Stored data entries
########################################

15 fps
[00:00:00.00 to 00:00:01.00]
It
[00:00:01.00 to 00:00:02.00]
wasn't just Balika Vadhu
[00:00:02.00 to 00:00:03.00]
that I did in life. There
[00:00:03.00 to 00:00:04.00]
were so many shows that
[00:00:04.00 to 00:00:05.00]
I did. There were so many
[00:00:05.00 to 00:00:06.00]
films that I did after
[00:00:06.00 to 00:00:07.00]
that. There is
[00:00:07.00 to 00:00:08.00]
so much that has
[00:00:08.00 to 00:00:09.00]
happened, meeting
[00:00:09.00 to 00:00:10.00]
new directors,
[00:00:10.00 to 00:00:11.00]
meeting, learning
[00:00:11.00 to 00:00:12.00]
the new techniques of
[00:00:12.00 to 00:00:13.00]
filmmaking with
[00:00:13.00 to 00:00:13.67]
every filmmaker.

########################################

* Required action *
What is needed is an exact copy of all the entries.

* Expected answer *
15 fps
[00:00:00.00 to 00:00:01.00]
It
[00:00:01.00 to 00:00:02.00]
wasn't just Balika Vadhu
[00:00:02.00 to 00:00:03.00]
that I did in life. There
[00:00:03.00 to 00:00:04.00]
were so many shows that
[00:00:04.00 to 00:00:05.00]
I did. There were so many
[00:00:05.00 to 00:00:06.00]
films that I did after
[00:00:06.00 to 00:00:07.00]
that. There is
[00:00:07.00 to 00:00:08.00]
so much that has
[00:00:08.00 to 00:00:09.00]
happened, meeting
[00:00:09.00 to 00:00:10.00]
new directors,
[00:00:10.00 to 00:00:11.00]
meeting, learning
[00:00:11.00 to 00:00:12.00]
the new techniques of
[00:00:12.00 to 00:00:13.00]
filmmaking with
[00:00:13.00 to 00:00:13.67]
every filmmaker.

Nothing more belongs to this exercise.